Africa plagued by the lingering effects of the drought caused by the El Niño climate phenomenon on harvests in 2016, is once again having to deal with a terrible food crisis, which is dragging several sub-Saharan countries to the brink of famine.
The confirmation of the extreme gravity of the situation comes from the last quarterly report Crop Prospects and Food Situation, published by FAO, in which it is highlighted that “although the global food supply conditions are robust, but access to food has been dramatically reduced in areas suffering civil conflicts, while drought conditions are worsening food security across swathes of East Africa.”
To work out in greater detail the extent of emergency in place, it is important to note that since 2007, the “state of famine” is proclaimed as part of a worldwide ranking systemdeveloped by various humanitarian agencies. It is the IPC (Integrated Food Security Phase Classification) a set of standardized tools that aims at providing a “common currency” for classifying the severity and magnitude of food insecurity.
According to this standard, the famine was officially proclaimed when 20% of the population of a region has very limited access to basic nourishment, when the death rate exceeds two out of 10 thousand per day and acute malnutrition affects more than 30% of the population.
The United Nations, on 20 February, have formally recognized the famine in southern Sudan, indicating that in Leer and Mayendit Counties, part of former Unity State, 100 thousand people could die of hunger. The South Sudanese who to escape the tribal motivated violence have left their country are 1.6 million, out of a population before the conflict erupted reached six million.
This huge mass of displaced people poured into the surrounding region, which does not have sufficient resources to support an exodus of such magnitude, it produced the third crisis on a world scale for the number of refugees, after those of Syria and Afghanistan.
The emergency in place created a significant increase of the displaced and the hungry in all refugee camps in East Africa, where the situation is becoming extremely difficult, especially in Ethiopia, the African country that hosts the largest number of refugees (800 thousand according to the latest UNHCR estimates).
UNHCR, since the beginning of March, has detected the presence of over 356 thousand South Sudanese refugees in Ethiopian camps in the Gambella region and a net increase in the number that is crossing the border with Ethiopia, fleeing the civil war and now even famine.
The daily arrival rate has significantly jumped from 103 people in January and 199 in February to 660 so far in March. Between 1 and 11 March 2017, 7,258 South Sudanese refugees have arrived in Ethiopia’sGambella region. Of these, 3,967 have come in the week of March 6 to 11, representing a daily average arrival rate of 660 people. The latest influx brought the total number of South Sudanese refugees who have arrived in Ethiopia from September 2016 to 68,858.
Most of the new arrivals have been relocated to Nguenyyiel refugee camp, the last of the eight structures prepared by UNHCR to help those coming from South Sudan.
In the refugees camp are being recorded series criticality. The facility was opened last October to accommodate about 4,500 refugees, after the other fields in the Gambella region, Tierkidi, Jewi and Kule had exhausted their receptivity.

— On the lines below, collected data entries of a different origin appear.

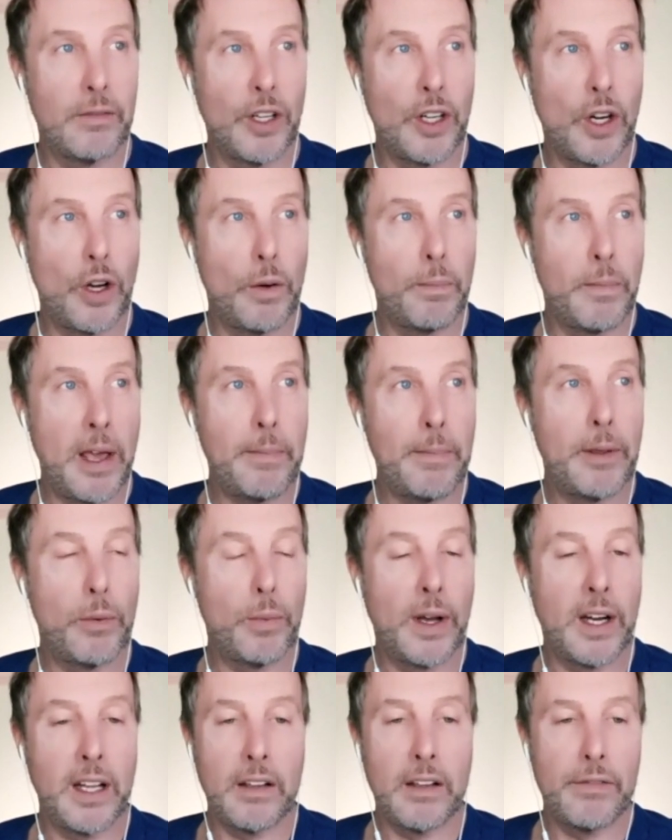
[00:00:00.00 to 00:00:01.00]
you know, may be
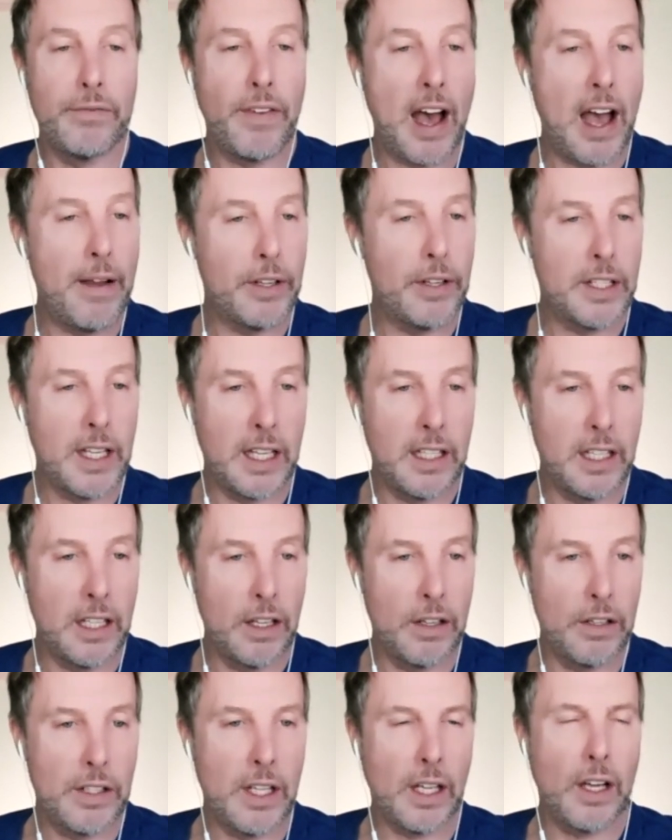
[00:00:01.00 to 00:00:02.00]
ready in five or 10
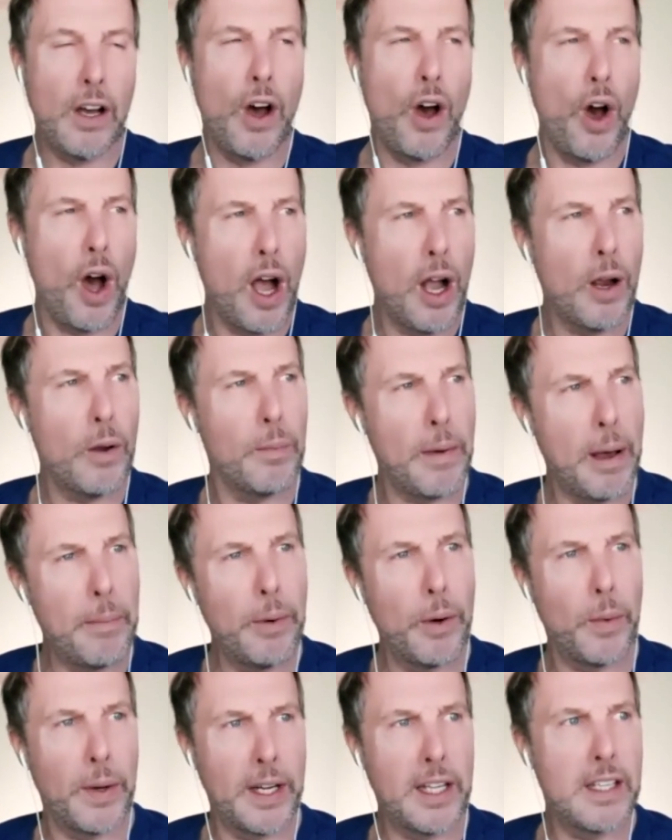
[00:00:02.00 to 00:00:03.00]
years They go, Oh, I
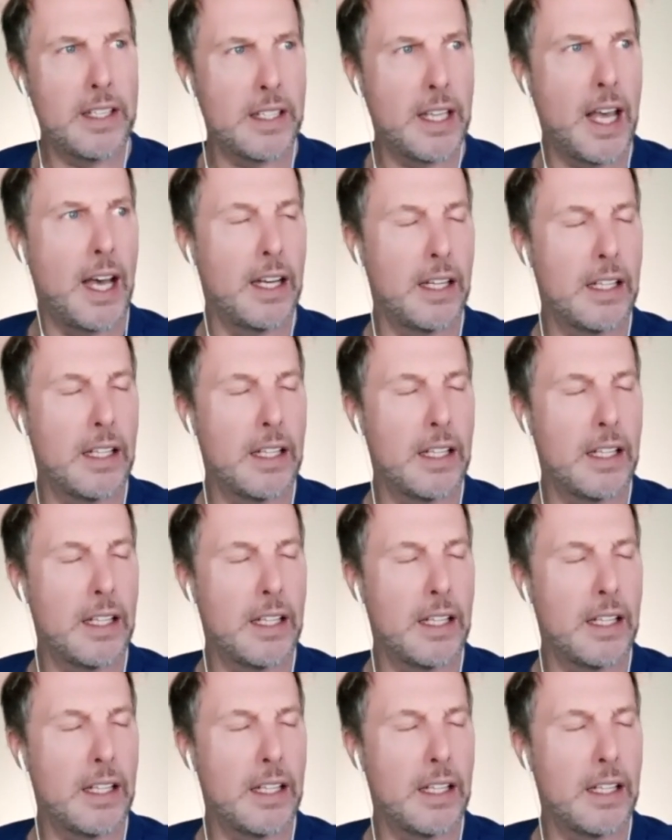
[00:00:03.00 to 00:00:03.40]
remember what he said.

So far in Nguenyyiel they arrived about 30 thousand South Sudanese refugees, but the number could rise significantly within the next month, while in the field becomes increasingly problematic the insufficient provision of health facilities and the water shortage.

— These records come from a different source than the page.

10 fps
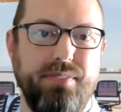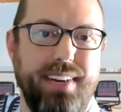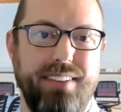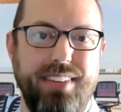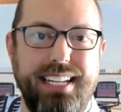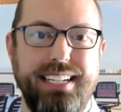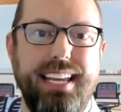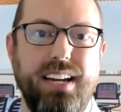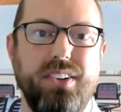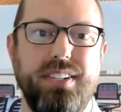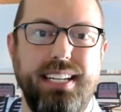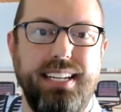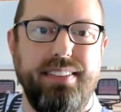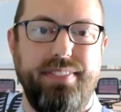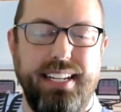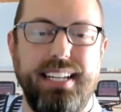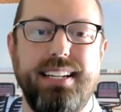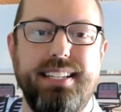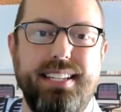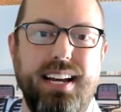Miami-Dade County,
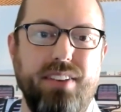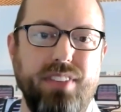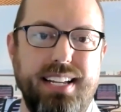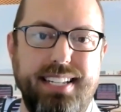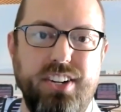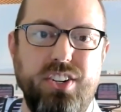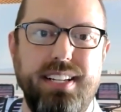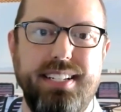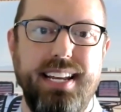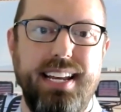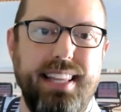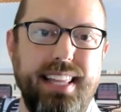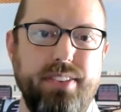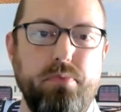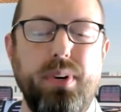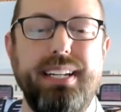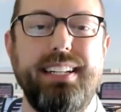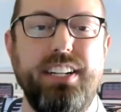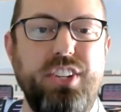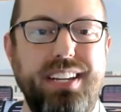Phoenix, um, Los Angeles, they've appointed
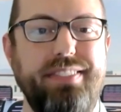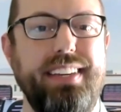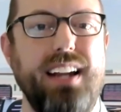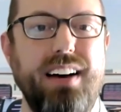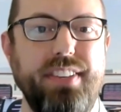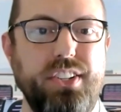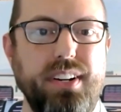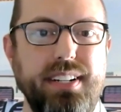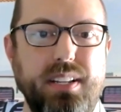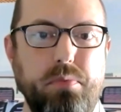a chief heat officer as the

Between 1 February and 11 March 2017, a total of 12,828 refugees have crossed Pagak, a city of the South Sudan border, which continues to be the main point of access through which the South Sudanese refugees entering Ethiopia.
According to the latest figures released by UNHCR, 65% of the total registered newcomers to Pagak, are children, including 15,488 unaccompanied or separated from their parents.
Dismays, that in such a situation, the South Sudanese Labour and Public Service minister has increased from 100 to up to 10 thousand dollars the cost of work permits for foreign aid workers, imposing heavy taxation for each cooperating international NGOs working on site.
An initiative to offset the sharp decline in oil revenues during last two years, which have seriously damaged the state coffers, almost totally dependent on revenue derived from crude oil.
A foolhardy measure thatJoel Charny, the director of the Norway Refugee Council USA, which has an office in Juba, defined “The wrong measure at the wrong time, which came into force in a country where 100 thousand people are starving and another 1 million considered on the brink of famine.”
Africa plagued by the lingering effects of the drought caused by the El Niño climate phenomenon on harvests in 2016, is once again having to deal with a terrible food crisis, which is dragging several sub-Saharan countries to the brink of famine.